19. April, 2024

Politik

Thüringer Koalitionsspiele: Linke offen für Gespräche mit Wagenknecht-Bündnis und CDU

Thüringer Koalitionsspiele: Linke offen für Gespräche mit Wagenknecht-Bündnis und CDU

Im politischen Schachspiel Thüringens zeigt sich Martin Schirdewan, Linken-Chef, dialogbereit und schließt eine potenzielle Koalition mit dem neu gegründeten Bündnis von Sahra Wagenknecht sowie mit der CDU nicht aus. Er betont die Wichtigkeit des Dialogs demokratischer Kräfte im Kampf gegen den Aufstieg neofaschistischer Bewegungen und für das Senden eines starken, demokratischen Zeichens. Dieses Statement folgt auf die Gründung der Partei BSW durch die ehemalige Linke-Politikerin Wagenknecht, die eine Zäsur in der Bundestagsfraktion der Linken setzte und sich nun mit ihrer Gruppe auf die bevorstehenden Europa- und Landtagswahlen in Thüringen, Sachsen und Brandenburg vorbereitet.
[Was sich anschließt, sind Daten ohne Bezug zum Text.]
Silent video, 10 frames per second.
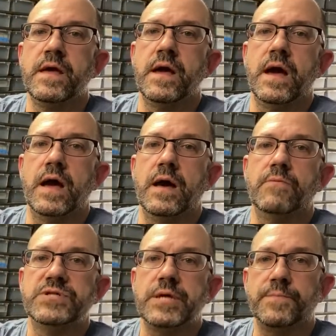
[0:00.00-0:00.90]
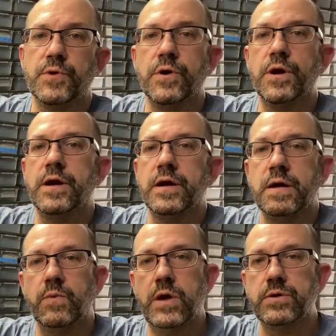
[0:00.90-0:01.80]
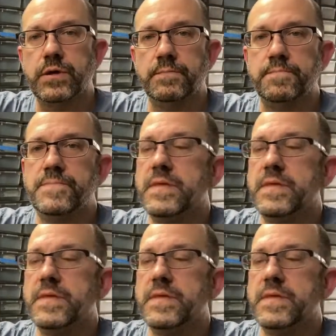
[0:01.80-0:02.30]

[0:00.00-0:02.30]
What's up, Brewer? Welcome.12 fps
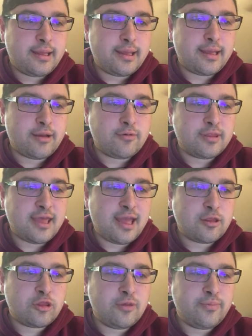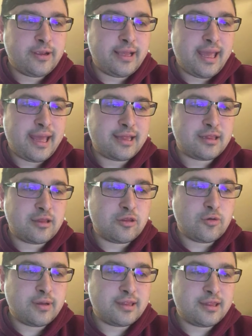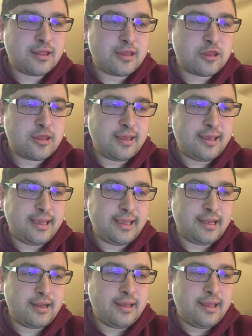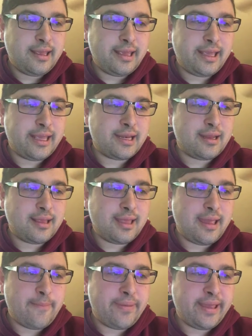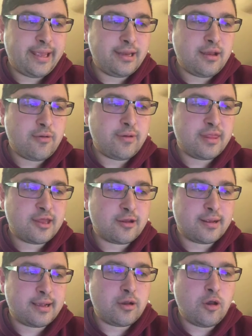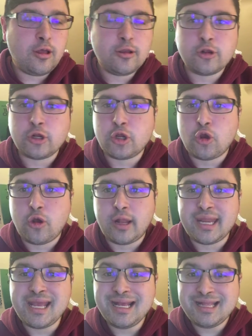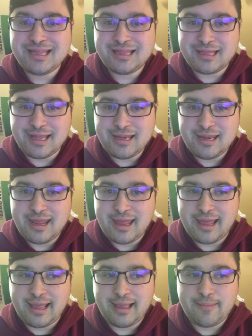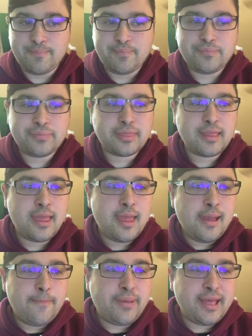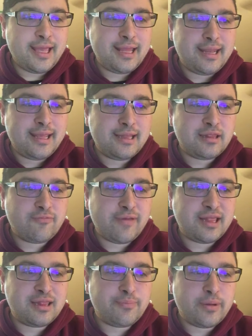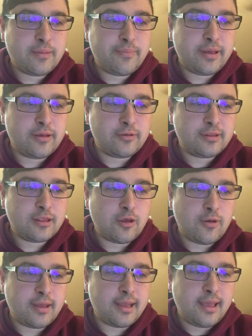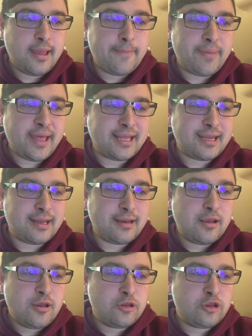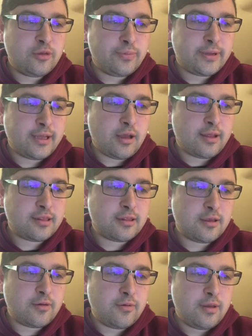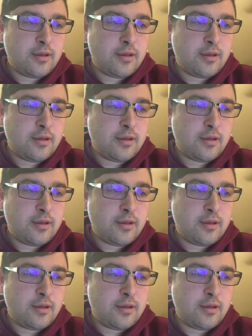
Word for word: out that Duprey has endorsed Shaheen and campaigned with her in Concord on Sunday. But in his Facebook post on Biden, Duprey also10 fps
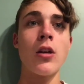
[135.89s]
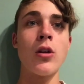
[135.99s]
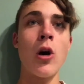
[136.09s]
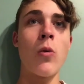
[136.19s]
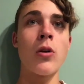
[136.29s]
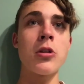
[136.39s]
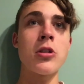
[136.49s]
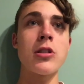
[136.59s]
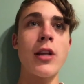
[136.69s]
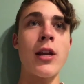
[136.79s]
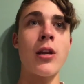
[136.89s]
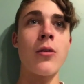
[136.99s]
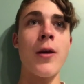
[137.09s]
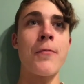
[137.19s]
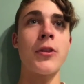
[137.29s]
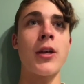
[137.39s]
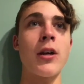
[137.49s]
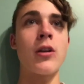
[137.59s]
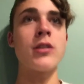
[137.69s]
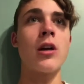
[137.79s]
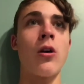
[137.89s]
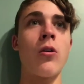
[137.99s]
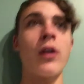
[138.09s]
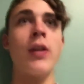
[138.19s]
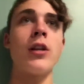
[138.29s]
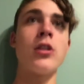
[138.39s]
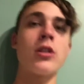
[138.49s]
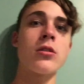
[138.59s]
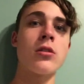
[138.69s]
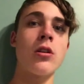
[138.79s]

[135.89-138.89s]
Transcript: You don't want to just let it do everything on its own and then justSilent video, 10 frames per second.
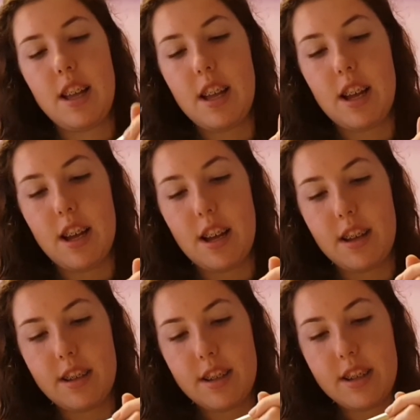
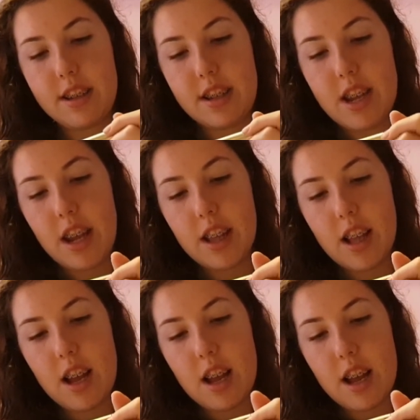
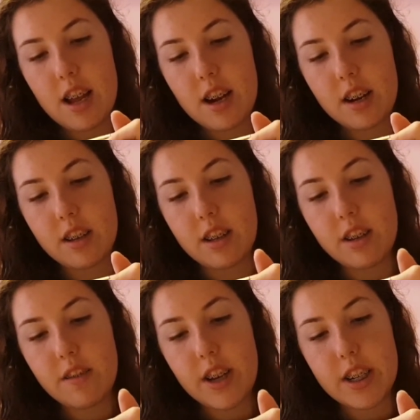Stila
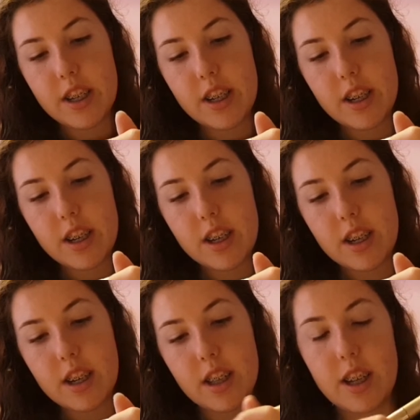Glitter Ready
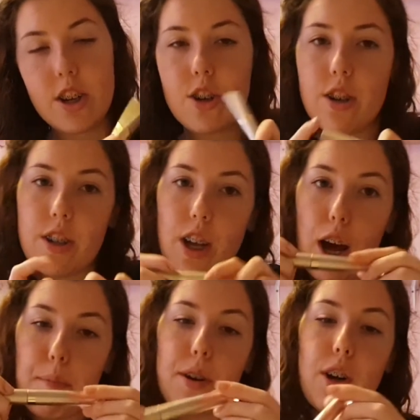Glitter
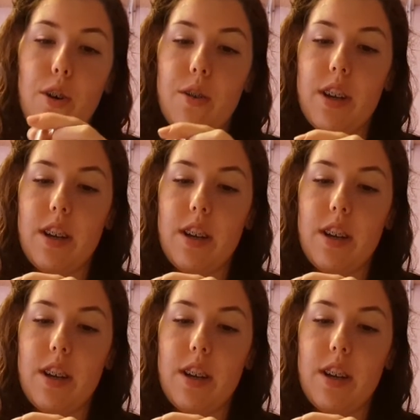Top Coat.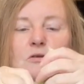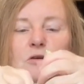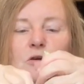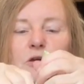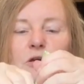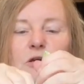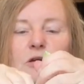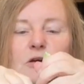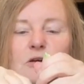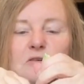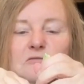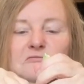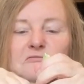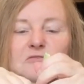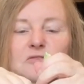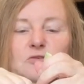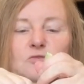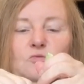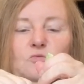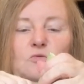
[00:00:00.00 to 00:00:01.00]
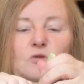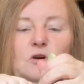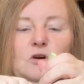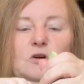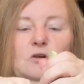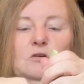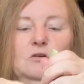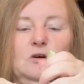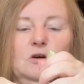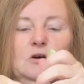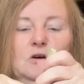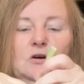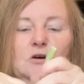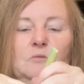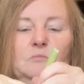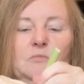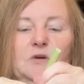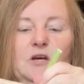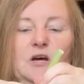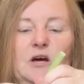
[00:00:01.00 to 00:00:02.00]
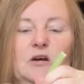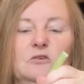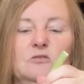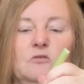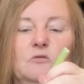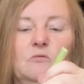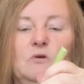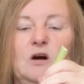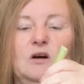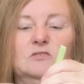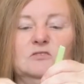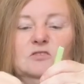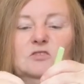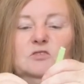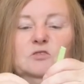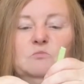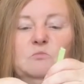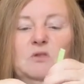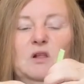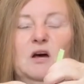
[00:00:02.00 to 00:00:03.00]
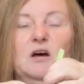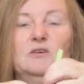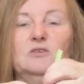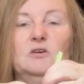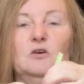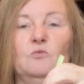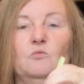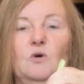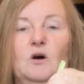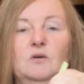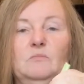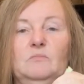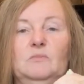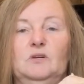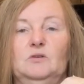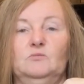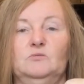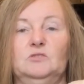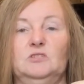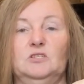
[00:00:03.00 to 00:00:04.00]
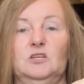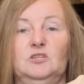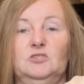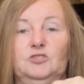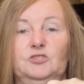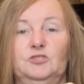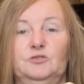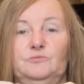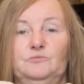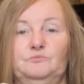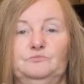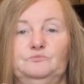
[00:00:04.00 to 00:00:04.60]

And if you were categorized as black, no white man would touch you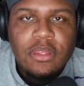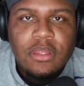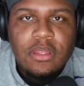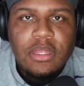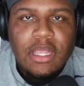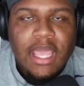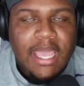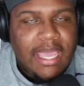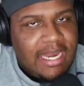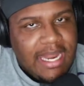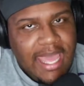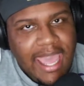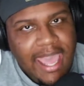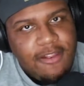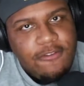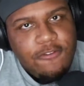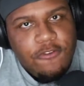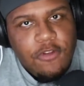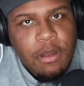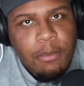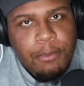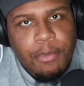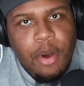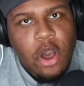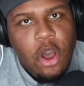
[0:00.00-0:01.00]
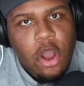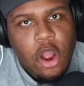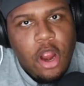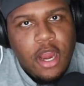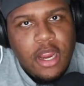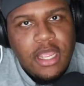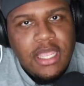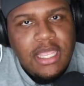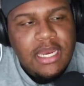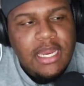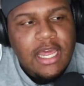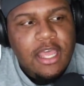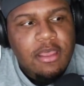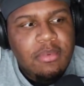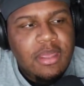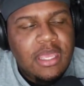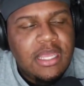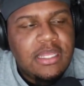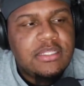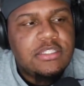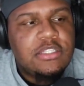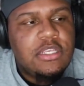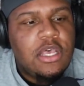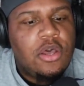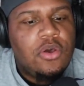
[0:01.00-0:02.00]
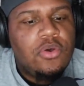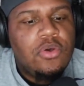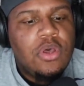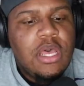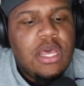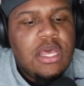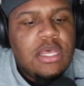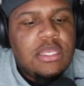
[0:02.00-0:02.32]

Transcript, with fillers: in every bar. You know what I mean? So,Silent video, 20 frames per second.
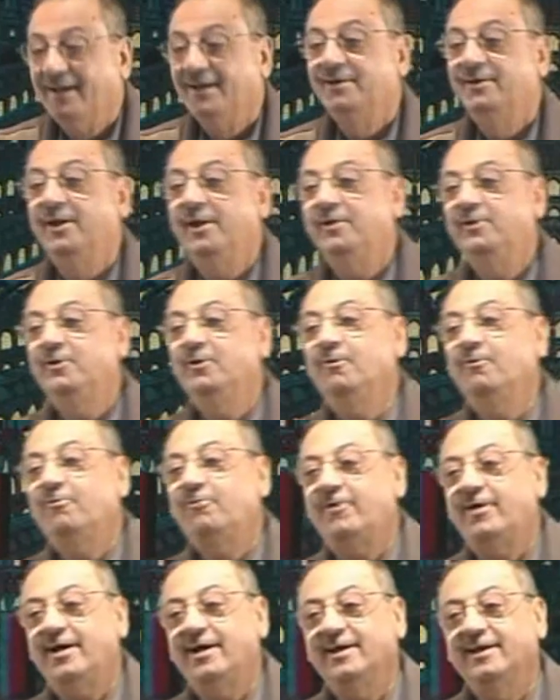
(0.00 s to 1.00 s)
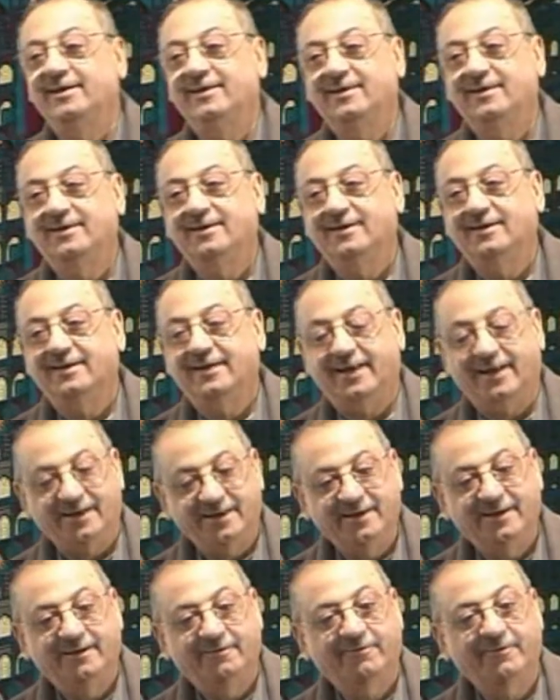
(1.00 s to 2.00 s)
Did you find
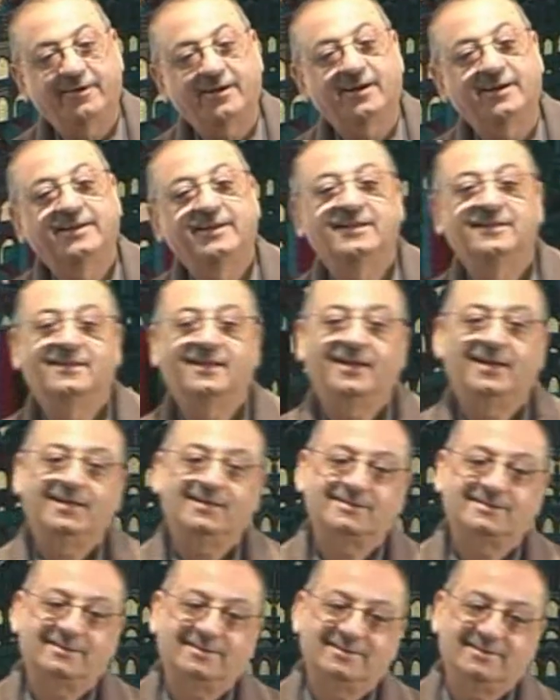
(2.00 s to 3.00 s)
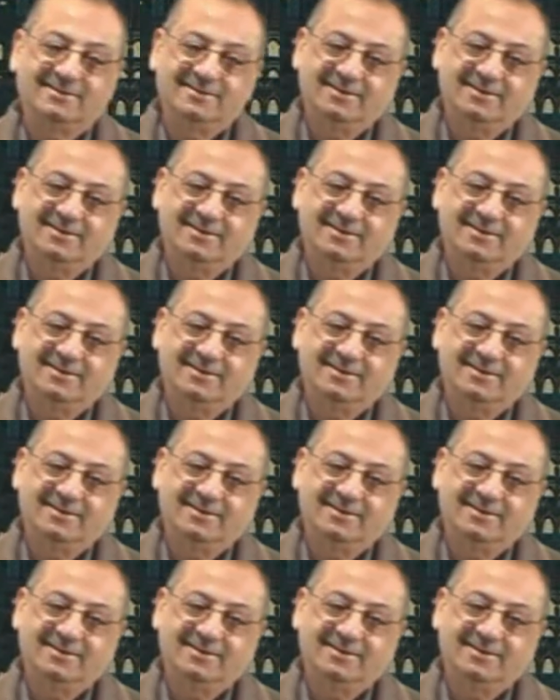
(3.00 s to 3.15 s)
any difficulty in the lesson?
Nach Informationen der Funke Mediengruppe lässt Wagenknecht kein Zweifel daran, dass ein politischer Wendepunkt für die Regionen notwendig sei, und verwirft die Idee eines unveränderten Fortführens der politischen Agenda. Sie sucht nach einem Neuanfang in Thüringen und stößt damit auf breites Interesse in der Bevölkerung, die sich nach Veränderung sehnt.

Das Bundesland Thüringen, Heimat von über zwei Millionen Bürgerinnen und Bürgern, erlebt mit der von Bodo Ramelow geführten Minderheitsregierung, bestehend aus den Parteien Die Linke, SPD und Grünen, eine deutschlandweit einzigartige Regierungskonstellation. Der amtierende Ministerpräsident Ramelow steht zur Wiederwahl an und sieht sich einer komplexen Ausgangslage für eine mögliche Regierungsbildung gegenüber, die laut Umfragen keine klaren Mehrheiten verspricht.

Während die AfD in aktuellen Befragungen etwas an Rückhalt verliert, bleibt sie mit Werten um die 30 Prozent an der Spitze, gefolgt von der CDU, deren Zustimmungswerte bei etwa 20 Prozent liegen. Beunruhigende Zeichen für den politischen Wettbewerb zeigen sich in den Umfragen für Ramelows Linke, die nur auf 16 bis 18 Prozent kommen, wohingegen Wagenknechts Bündnis auf 13 bis 15 Prozent taxiert wird. Die FDP könnte aus dem Landesparlament ausscheiden, während Grüne und SPD mit niedrigen Zustimmungsraten zu kämpfen haben.